Key Points

  1. Built a custom ChatGPT to assist me with my research.
  2. Trained it on actual comments from peer-review.
  3. Received feedback on my proposed revisions.
  4. Overall impressed with its initial performance.

Introduction

One of my holiday projects this year was to play with some of the special features that come with the OpenAI ChatGPT Plus account. In additon to gaining access to better models and more reliable performance, the Plus account allows you to create your own custom GPTs, tailored to your own needs.

So I decided to create a custom GPT to serve as a Research Assistant. This “Co-doc” would assist me in conducting literature reviews, formulating new research ideas, prototyping, designing experiments, running experiments, collecting data, analyzing data, drawing insights and conclusions, and reporting results.

I trained it on a very narrow band of my swarming research and tested it on actual peer-review feedback for one my papers. In order to not contaminate the actual peer-review process, I tested it on historical, already-accepted material.

Train

Here are the steps I followed to setup my custom GPT.

  1. Go to https://chatgpt.com/, setup an account, and pay for the Plus subscription.

  2. At the top-left corner, select “Explore GPTs”.

Select "Explore GPTs".
  1. At the top-right corner, select “+Create”.
Select "+Create".
  1. Next, we will give some instructions to the GPT. Later, you will train it on custom material. However, this is where you tell it what to do with what it knows. You will have to experiment with this to get the behaviour you want.
Give some instructions to the GPT.
  1. You can provide some default conversation starters. I did not find these particularly useful, but I am sure there is lots of room to fine-tune these.
Define some conversation starters.
  1. Here is where the GPT trains on your unique problems. You may upload documents as shown below. Here, I provided some of my draft papers at various stages of peer-review and the reviewer comments. I also provided some of my other related papers.
Train it on your custom materials.
  1. You can define which capabilities it has access to. You can also define custom Actions; I did not play with these much, but it appears to permit access to all kinds of interesting things like webscraping, custom API’s, … etc. I suspect there will be much to explore in here later.
Define the GPT capabilities and custom Actions.
  1. Select “Create” and start playing.

Validate

I carried out a number of tests to validate it understood the core material. As this went into considerable depth about the technical content of the papers, I have not provided the detailed conversation here. Throughout the conversation, however, I was able provide extracts of python code and the .tex files, in order to determine if it understood the various concepts at play. I was pleasantly suprised with its performance.

Assist

Then I asked it to assist me. Again, I have left out quite a bit of the conversation, but here are some representative examples of it assisting me. Some details intentionally redacted.

Feedback on Revisions

I asked it whether I addressed all of the reviewer comments in my latest revision. It provided a breakdown, by reviewer, with detailed feedback. It also provided a more global assessment.

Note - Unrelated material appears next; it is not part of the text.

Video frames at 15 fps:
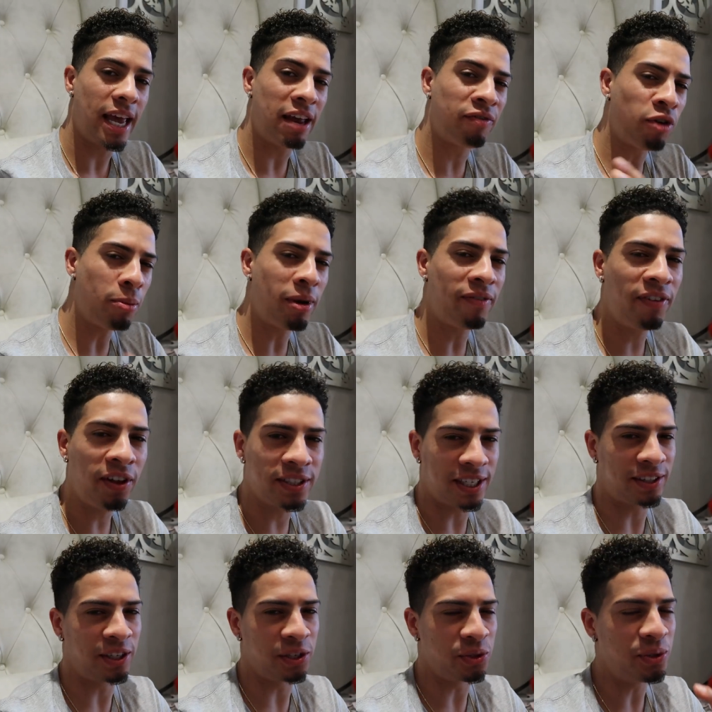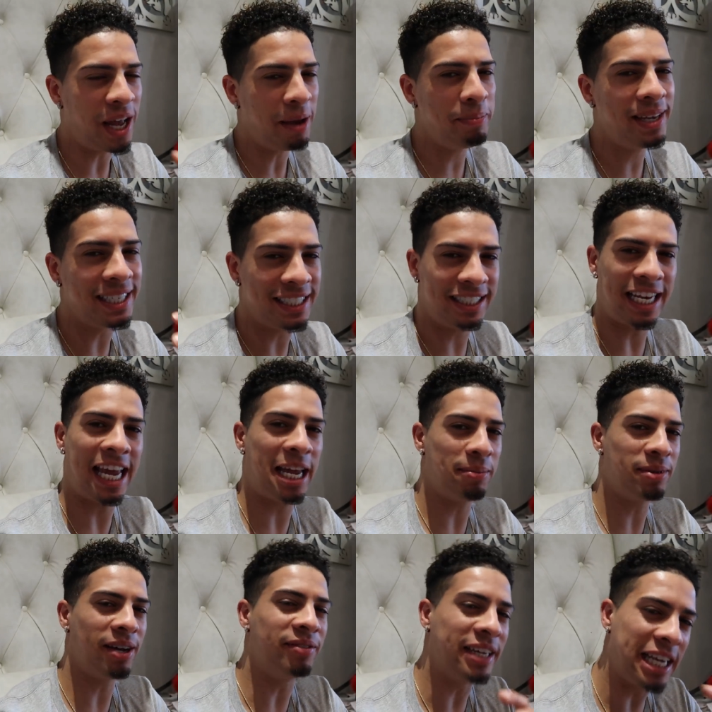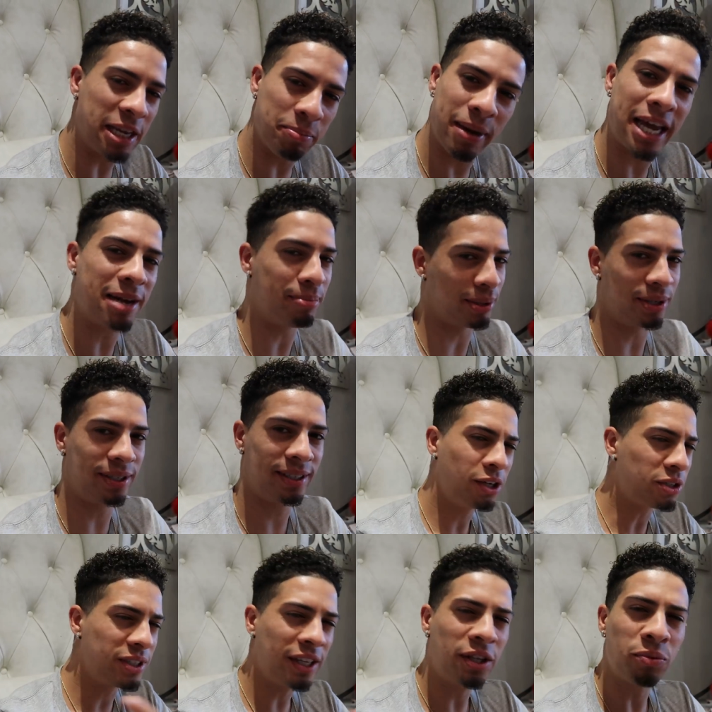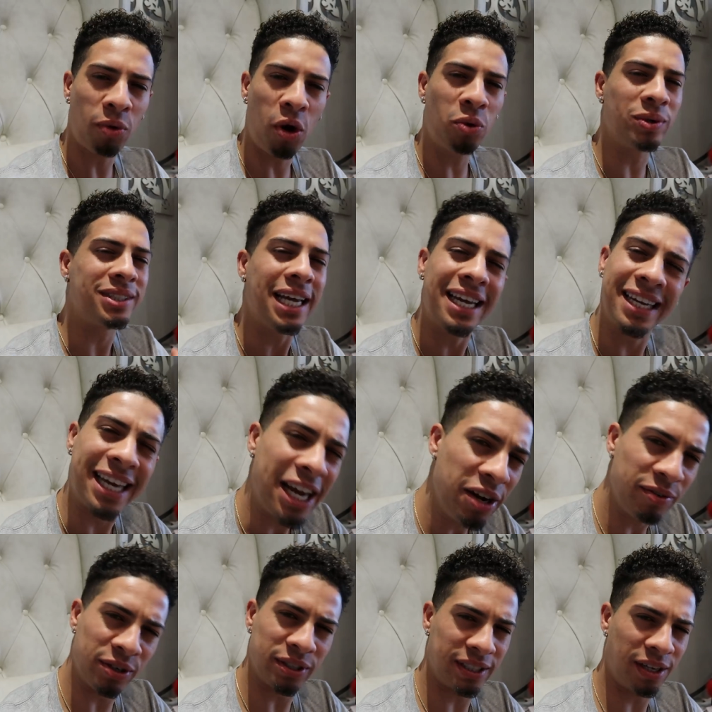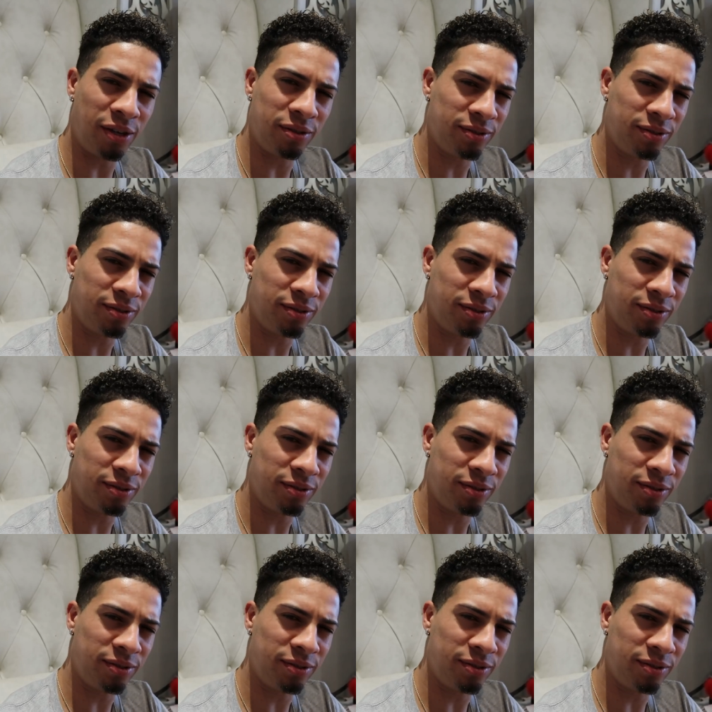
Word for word: And for all my fellas out there, do not be ashamed of getting pampered. There's nothing wrong with taking care of yourself.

Reviewer-specific feedback.
Global assessment.

It also provided some areas for improvement, should I choose to further refine the paper. I didn’t follow these, but it was interesting to see it trying to identify gaps and predict what might better satisfy the reviewers.

Recommended improvements.

Overall Impression

The process for creating and training a custom GPT was simple and offered decent flexibilty. I did not leverage the full scope of capabilities, however. While uploading documents through the GUI was convenient, I feel I could get a lot more from the custom Actions and APIs (with an associated investment in time).

I used a very narrow use-case and asked fairly superficial questions. That said, I was impressed with how well it understood the (fairly dense) material and offered reasonable advice on what areas to focus on in developing the paper.

Overall, I see potential for Co-doc to be a useful complement to the tools I use in my research. I plan to further refine its instructions and training set, as well as ask it tougher questions in the future.